Coadministration of DNA encoding interleukin-6 and hemagglutinin confers protection from influenza virus challenge in mice

Abstract

This study was conducted to investigate whether Accell gene gun coadministration of DNA encoding human interleukin-6 (IL-6) would enhance protective immune responses in mice to an equine influenza A virus hemagglutinin (HA) DNA vaccine. Mice that received HA DNA alone exhibited accelerated clearance of homologous challenge virus but were not protected from infection. In contrast, mice that received both HA and IL-6 DNA had no detectable virus in their lungs after challenge. These results strongly support the use of IL-6 as a cytokine adjuvant in DNA vaccination.

FIG. 1

The mean titers, and standard errors of the means, of virus in the lungs of mice following vaccination with control pWRG7077 DNA (▪), pWRGHA plus pWRG7077 DNA (▥), pWRGHA plus pWRGIL-6 DNA (░⃞), or pWRGIL-6 plus pWRG7077 DNA (▨).

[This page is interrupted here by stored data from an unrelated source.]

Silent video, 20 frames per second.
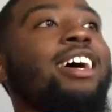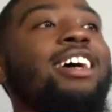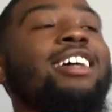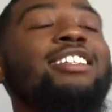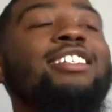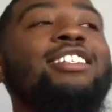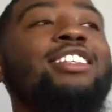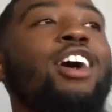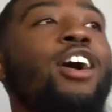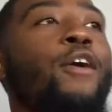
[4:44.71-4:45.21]

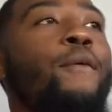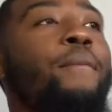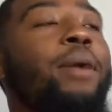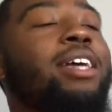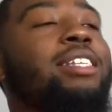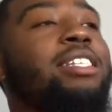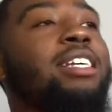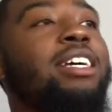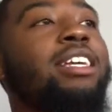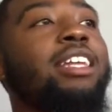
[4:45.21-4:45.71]
So
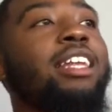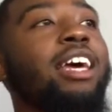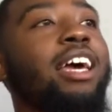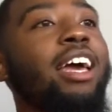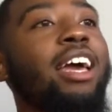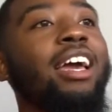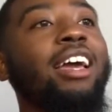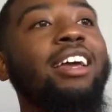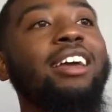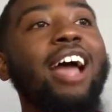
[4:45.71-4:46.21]

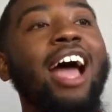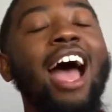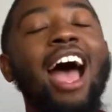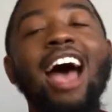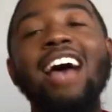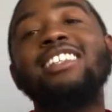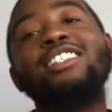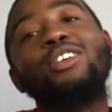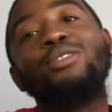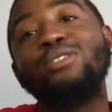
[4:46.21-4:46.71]
basically,
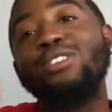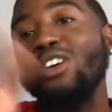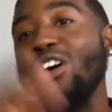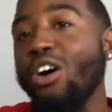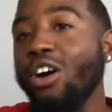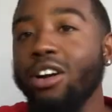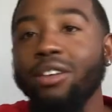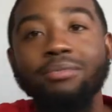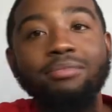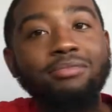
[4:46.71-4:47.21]
I steals the
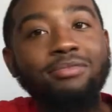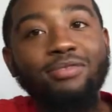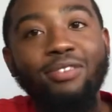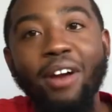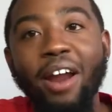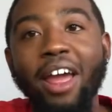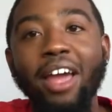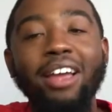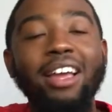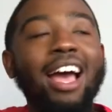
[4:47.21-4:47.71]
car
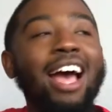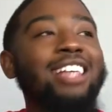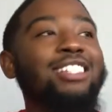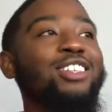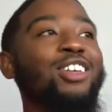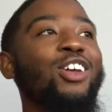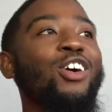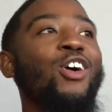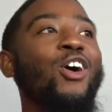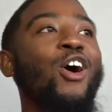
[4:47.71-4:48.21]
right? I
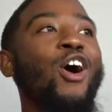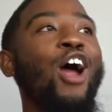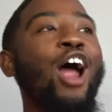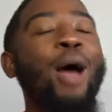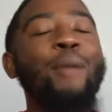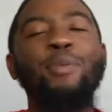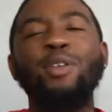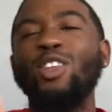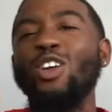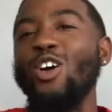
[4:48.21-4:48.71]
steal a car, I
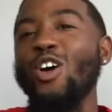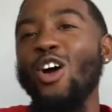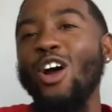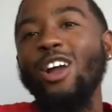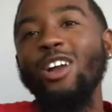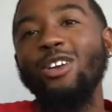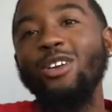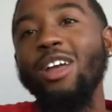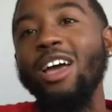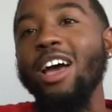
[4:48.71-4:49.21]
put the car
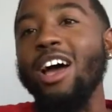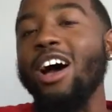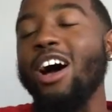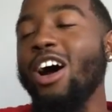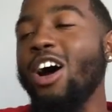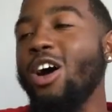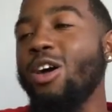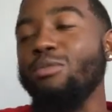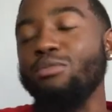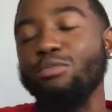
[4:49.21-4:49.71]
in
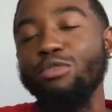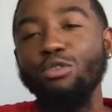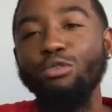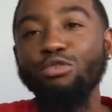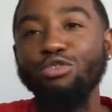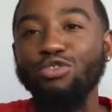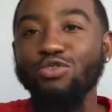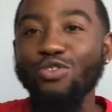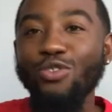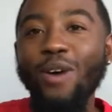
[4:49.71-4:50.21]
um,
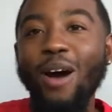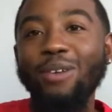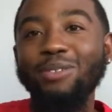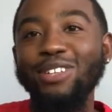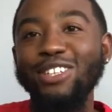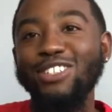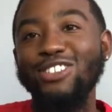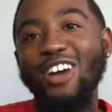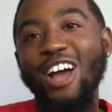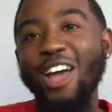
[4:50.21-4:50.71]
neutral out the
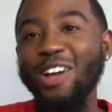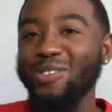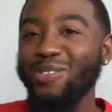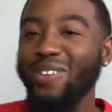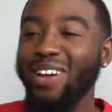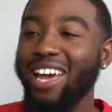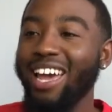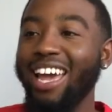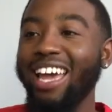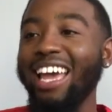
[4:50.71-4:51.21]

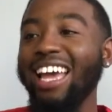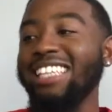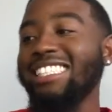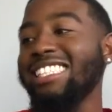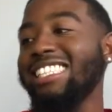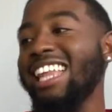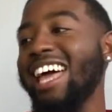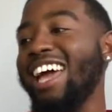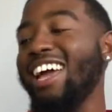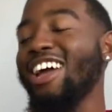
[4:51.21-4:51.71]
driveway. It's
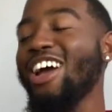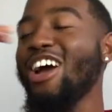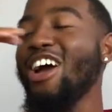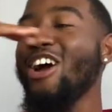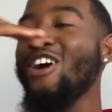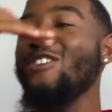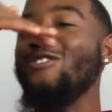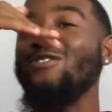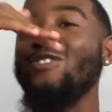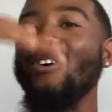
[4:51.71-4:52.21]
like
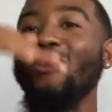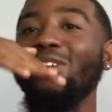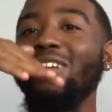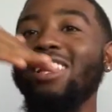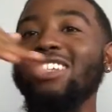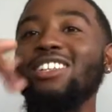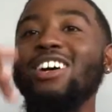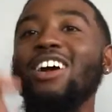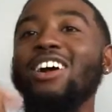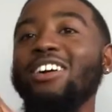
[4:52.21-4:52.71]
rolling,
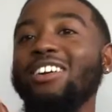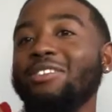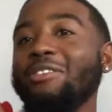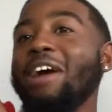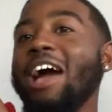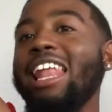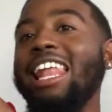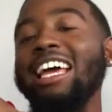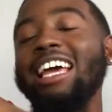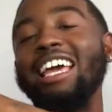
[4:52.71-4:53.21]
cause our, we
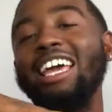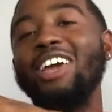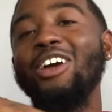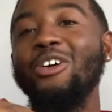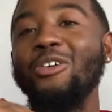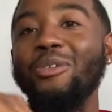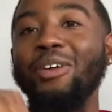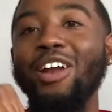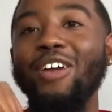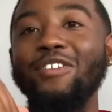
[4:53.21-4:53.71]
got like a
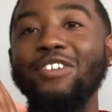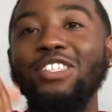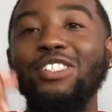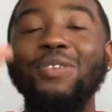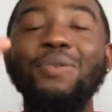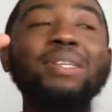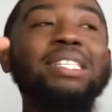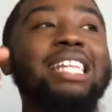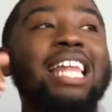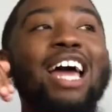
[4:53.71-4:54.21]
hill whatever,
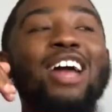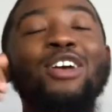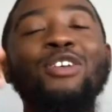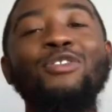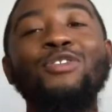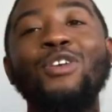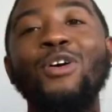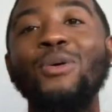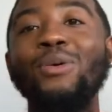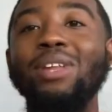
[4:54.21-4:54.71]
so it's like
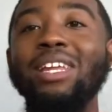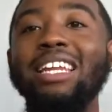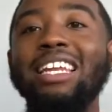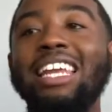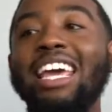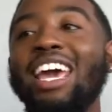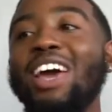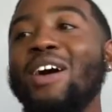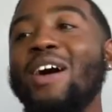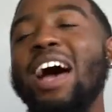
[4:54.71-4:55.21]
rolling
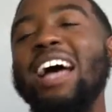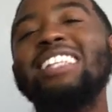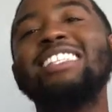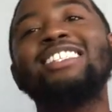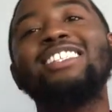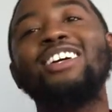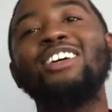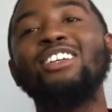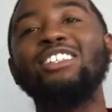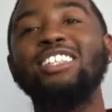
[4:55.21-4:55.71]
down. I
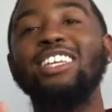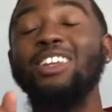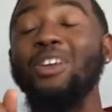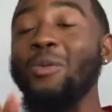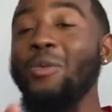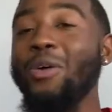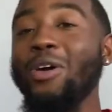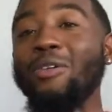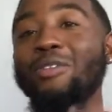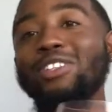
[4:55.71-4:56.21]
turned it, the
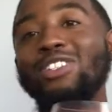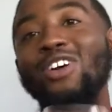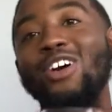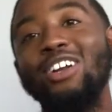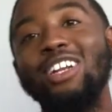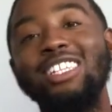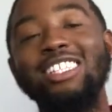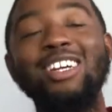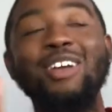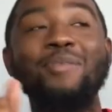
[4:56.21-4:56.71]
wheel was hard
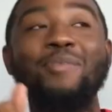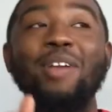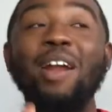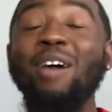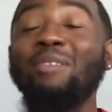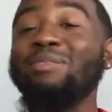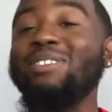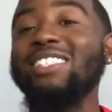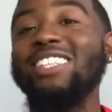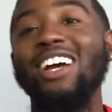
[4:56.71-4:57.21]
to turn, but
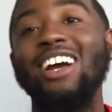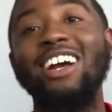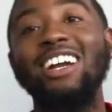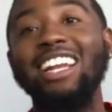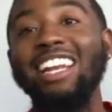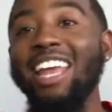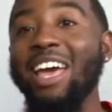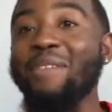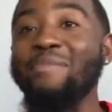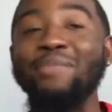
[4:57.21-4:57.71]
I'm
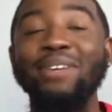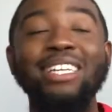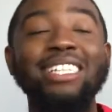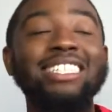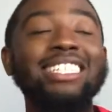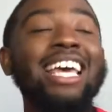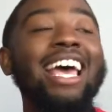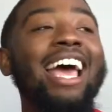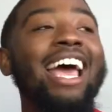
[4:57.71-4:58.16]
turning that bitch.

Mice were challenged with 6.65 × 10⁴ EID₅₀s of Eq/KY virus by intranasal instillation under light methoxyflurane (Pittman Moore) sedation, 2 weeks after the second vaccinations. (A) Results from experiment 1. (B) Results from experiment 2. Virus was detected by inoculation (in triplicate) of serial dilutions of each of the mouse lungs into the allantoic cavities of 10-day-old embryonated chicken eggs (23). Mice were euthanatized for collection of lung samples either 3 or 5 days after challenge (p.i.). *, the reduction in titer achieved by administration of HA DNA compared to controls is statistically significant (P = 0.001) (one-way ANOVA and pairwise contrasts); **, the reduction in titer achieved by coadministration of HA plus IL-6 DNA compared to administration of HA DNA alone is highly statistically significant (P < 0.0001) (one-way ANOVA and pairwise contrasts).

FIG. 2

(A and B) Virus-specific serum IgG (A) and IgA (B) titers, as measured by ELISA, in mice vaccinated with control pWRG7077 DNA, pWRGHA plus pWRG7077 DNA (▥), or pWRGHA plus pWRGIL-6 DNA (▪). The ELISAs were performed as previously described (23). ELISA titers are defined as the reciprocal of the highest dilution of serum for which the optical density was a least twice as great as the optical density of the negative control sample on that plate. (C) VN-Ab titers in mice vaccinated with control pWRG7077 DNA, pWRGHA plus pWRG7077 DNA (▥), or pWRGHA plus pWRGIL-6 DNA (▪). VN Abs were measured by inoculation (in triplicate) of MDCK cells with serial dilutions of serum incubated with 50% tissue culture infective doses (50 doses) of Eq/KY virus (23). The VN-Ab titers are defined as the reciprocal of the highest dilution of serum that completely inhibited the Eq/KY virus-induced cytopathic effect. In each panel, the times of sampling are shown. pre, immediately prior to the first vaccination; 3wk, immediately prior to the second vaccination; 5wk, immediately prior to challenge; and 3dp.i. or 5dp.i., 3 or 5 days after challenge infection.

FIG. 3

Virus-specific IgG titers, as measured by ELISA, in nasal wash specimens from mice vaccinated with control pWRG7077 DNA, pWRGHA plus pWRG7077 DNA (▥), pWRGHA plus pWRGIL-6 DNA (▪), or pWRGIL-6 plus pWRG7077 DNA. Titers are defined as the reciprocal of the highest dilution of sample for which the optical density was a least twice the optical density of the negative control samples on that plate. The times of sampling are shown. 5wk, immediately prior to challenge; 3dp.i., 3 days after challenge infection.